Top of Listed entries

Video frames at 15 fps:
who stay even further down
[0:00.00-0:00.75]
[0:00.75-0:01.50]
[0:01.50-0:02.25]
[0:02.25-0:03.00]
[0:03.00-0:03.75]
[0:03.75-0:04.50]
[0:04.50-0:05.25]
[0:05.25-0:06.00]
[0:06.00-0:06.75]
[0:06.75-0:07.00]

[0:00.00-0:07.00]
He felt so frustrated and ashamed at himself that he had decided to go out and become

Bottom of Listed entries

About this exercise
Starting at the line that contains "[0:02.25-0:03.00]", restate word for word every line through the last one in the records above. Return nothing else.

Answer for the task
[0:02.25-0:03.00]
[0:03.00-0:03.75]
[0:03.75-0:04.50]
[0:04.50-0:05.25]
[0:05.25-0:06.00]
[0:06.00-0:06.75]
[0:06.75-0:07.00]

[0:00.00-0:07.00]
He felt so frustrated and ashamed at himself that he had decided to go out and become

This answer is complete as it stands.